* WORK ORDER:
Carry none of the pictures over; write out the complete data exactly.
Top of MATERIAL SUPPLIED
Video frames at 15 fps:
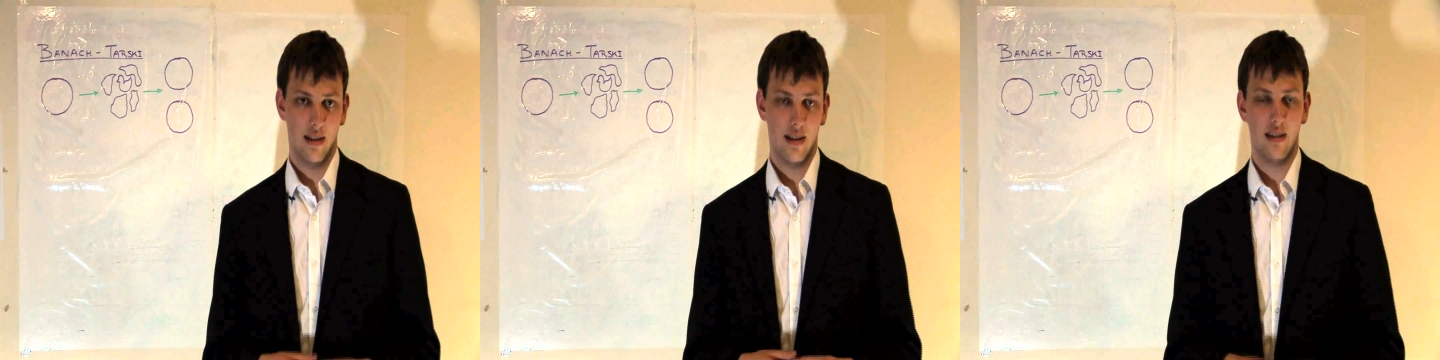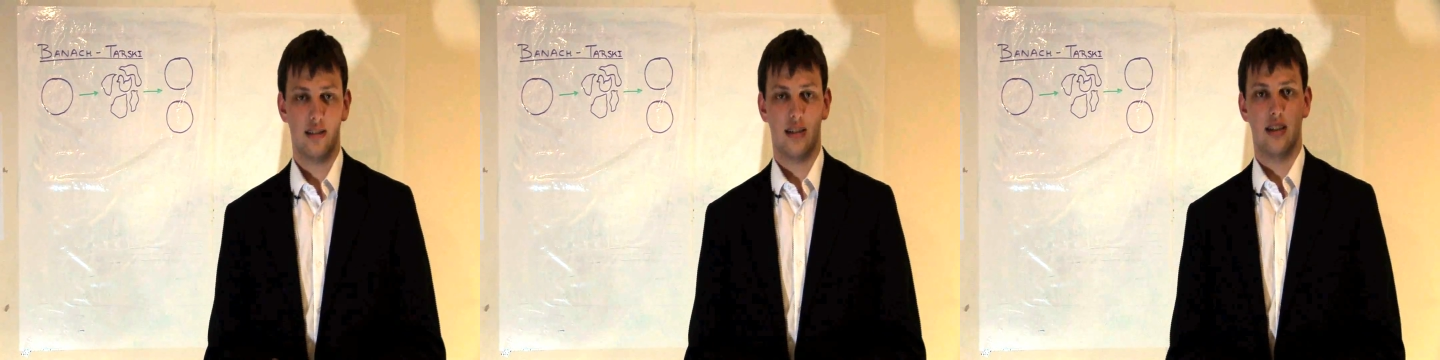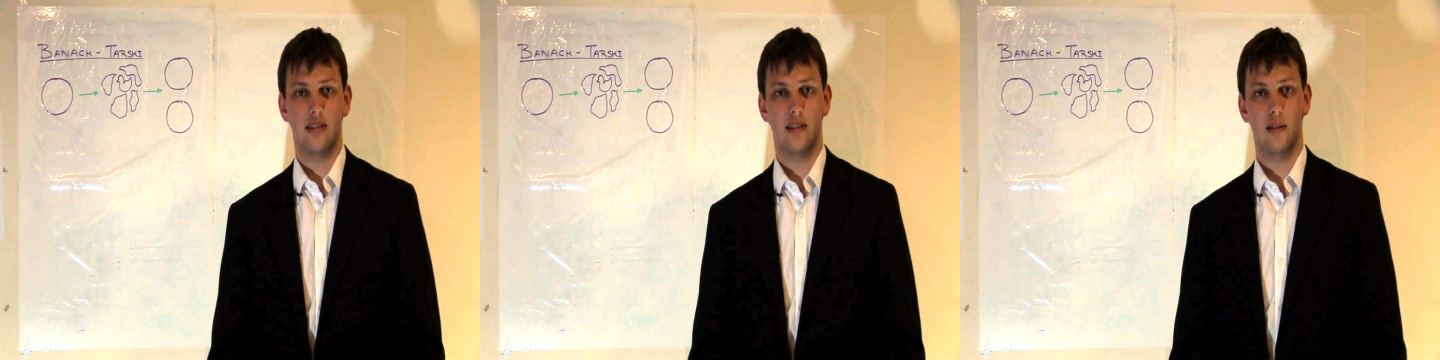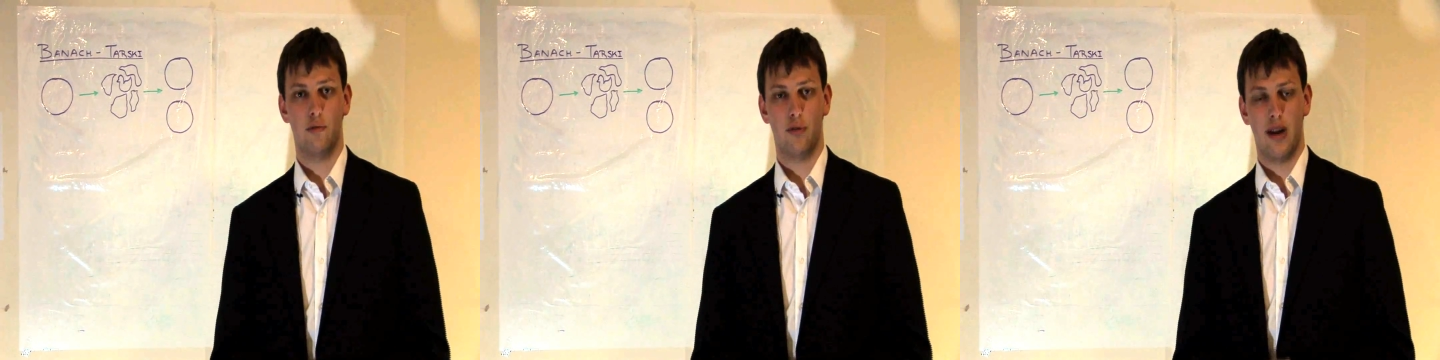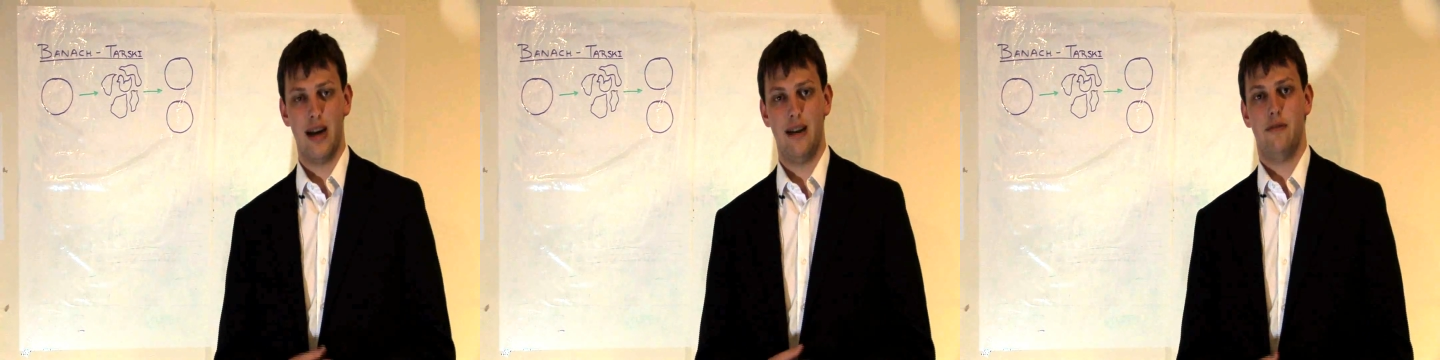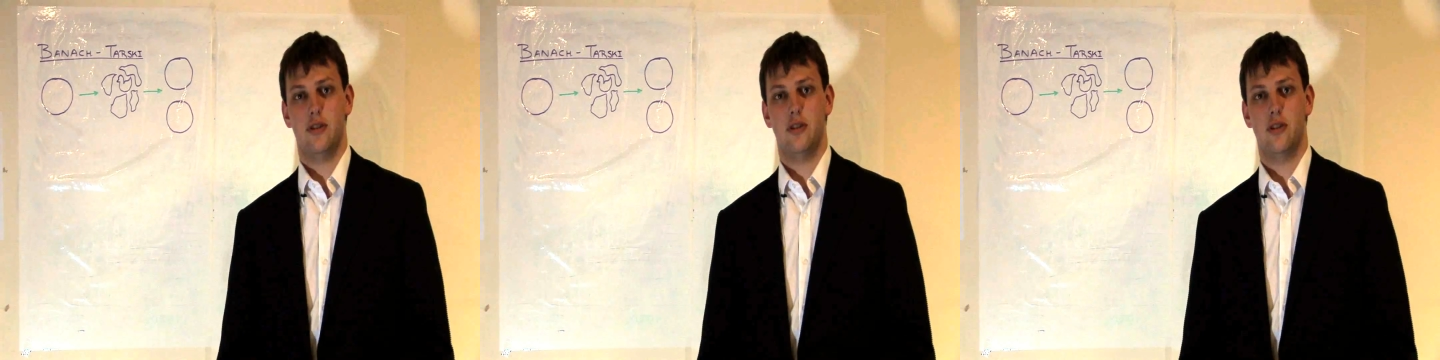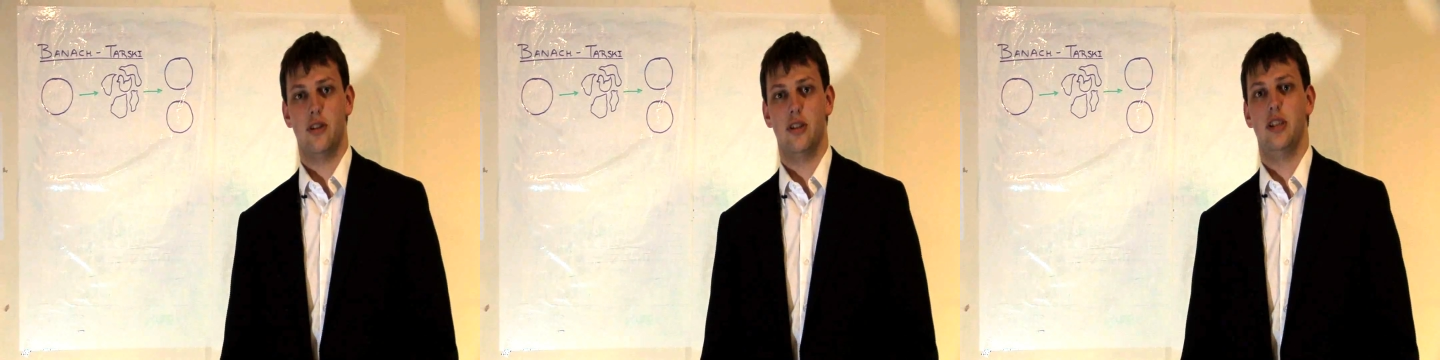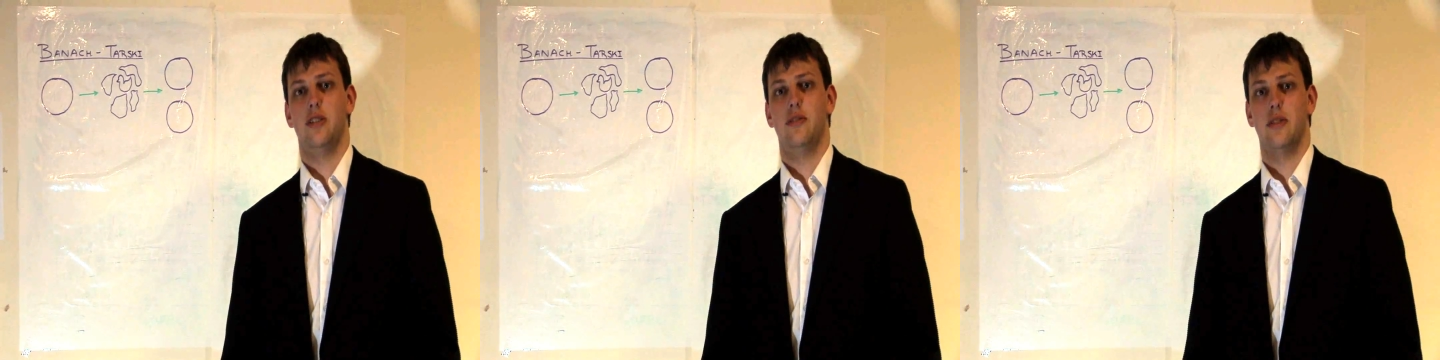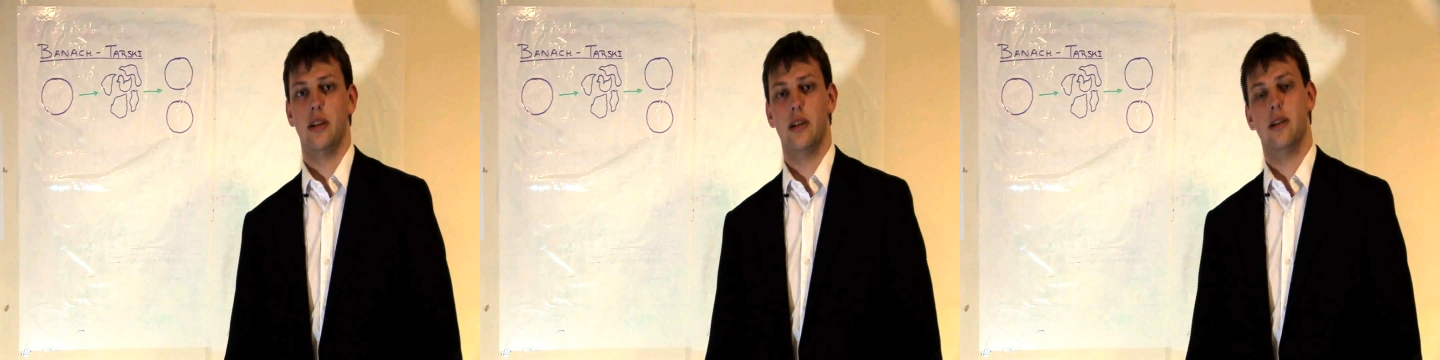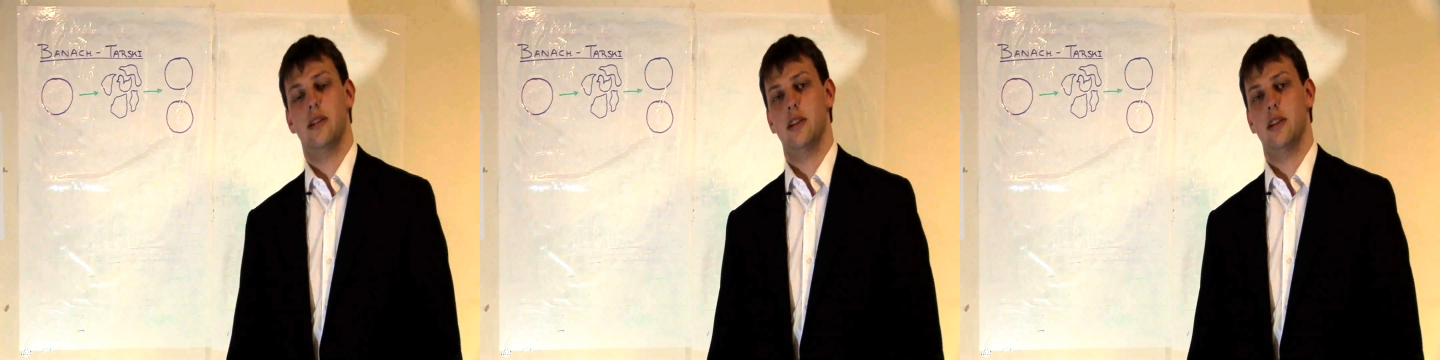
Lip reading: This says that if we have a solid sphere,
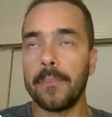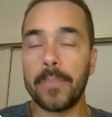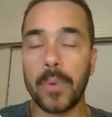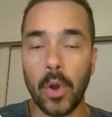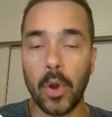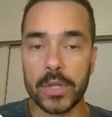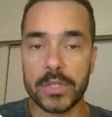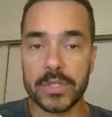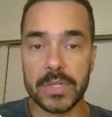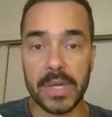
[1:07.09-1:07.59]

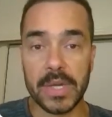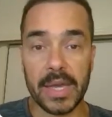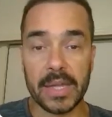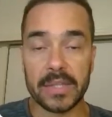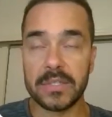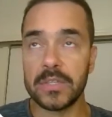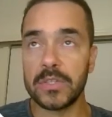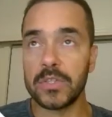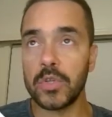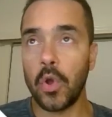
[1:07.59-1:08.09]

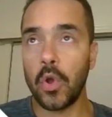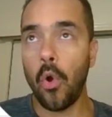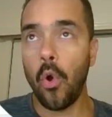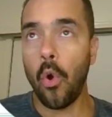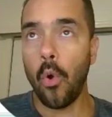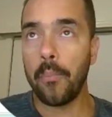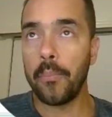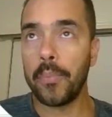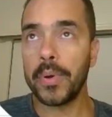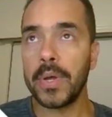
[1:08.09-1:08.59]
project
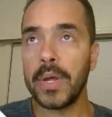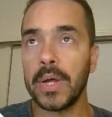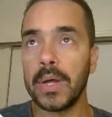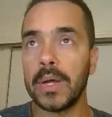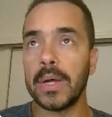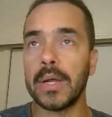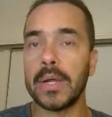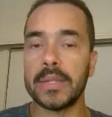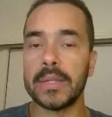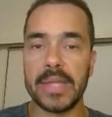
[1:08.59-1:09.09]
scope,
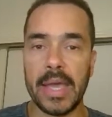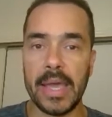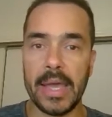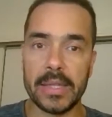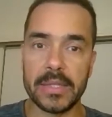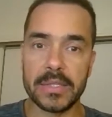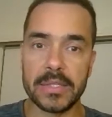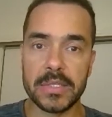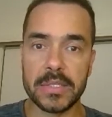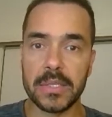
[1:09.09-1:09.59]

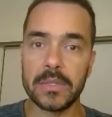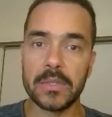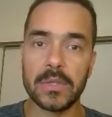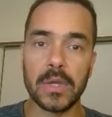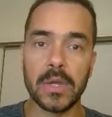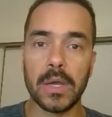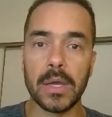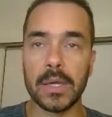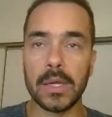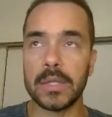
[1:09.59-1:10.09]
dates,
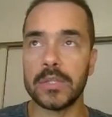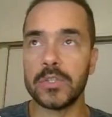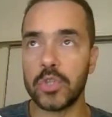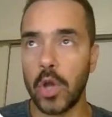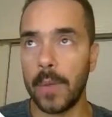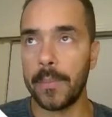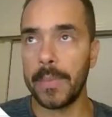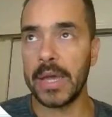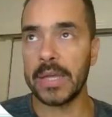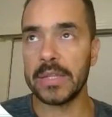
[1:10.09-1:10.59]

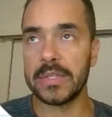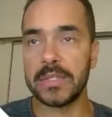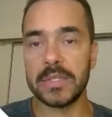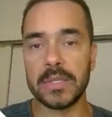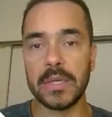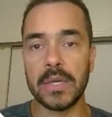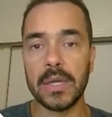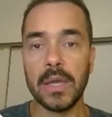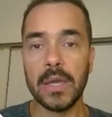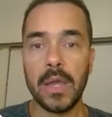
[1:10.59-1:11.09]
job
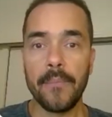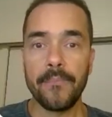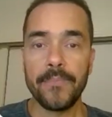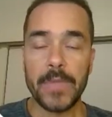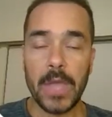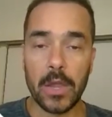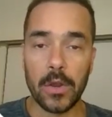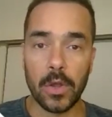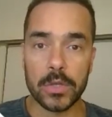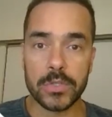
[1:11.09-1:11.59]
ID,
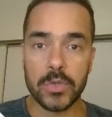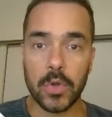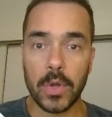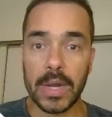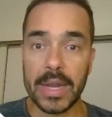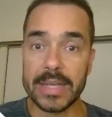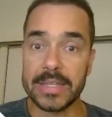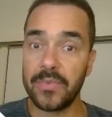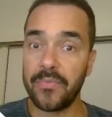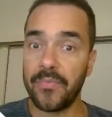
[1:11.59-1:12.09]
and also
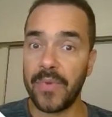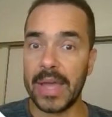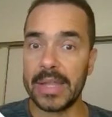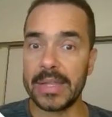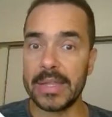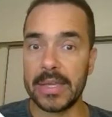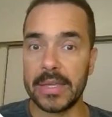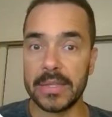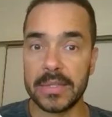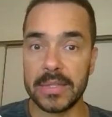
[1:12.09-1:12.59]
classify
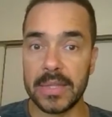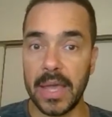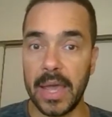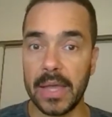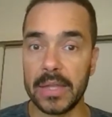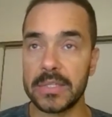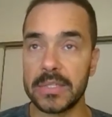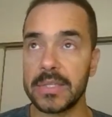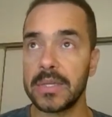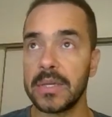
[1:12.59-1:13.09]
the
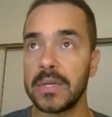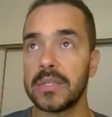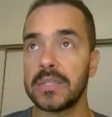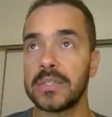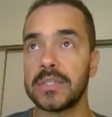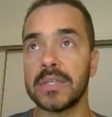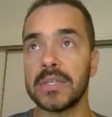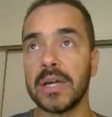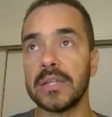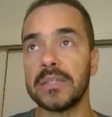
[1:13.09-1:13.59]
intent
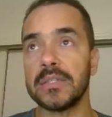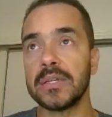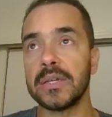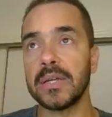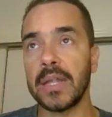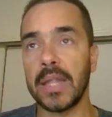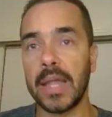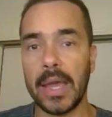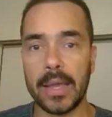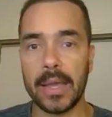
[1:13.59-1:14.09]

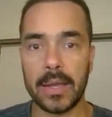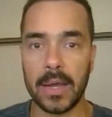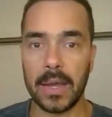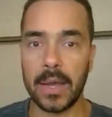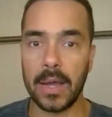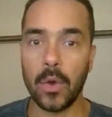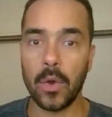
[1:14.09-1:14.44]
such like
Bottom of MATERIAL SUPPLIED
* RESULT FOR THIS EXERCISE:
Video frames at 15 fps:
Lip reading: This says that if we have a solid sphere,
[1:07.09-1:07.59]

[1:07.59-1:08.09]

[1:08.09-1:08.59]
project
[1:08.59-1:09.09]
scope,
[1:09.09-1:09.59]

[1:09.59-1:10.09]
dates,
[1:10.09-1:10.59]

[1:10.59-1:11.09]
job
[1:11.09-1:11.59]
ID,
[1:11.59-1:12.09]
and also
[1:12.09-1:12.59]
classify
[1:12.59-1:13.09]
the
[1:13.09-1:13.59]
intent
[1:13.59-1:14.09]

[1:14.09-1:14.44]
such like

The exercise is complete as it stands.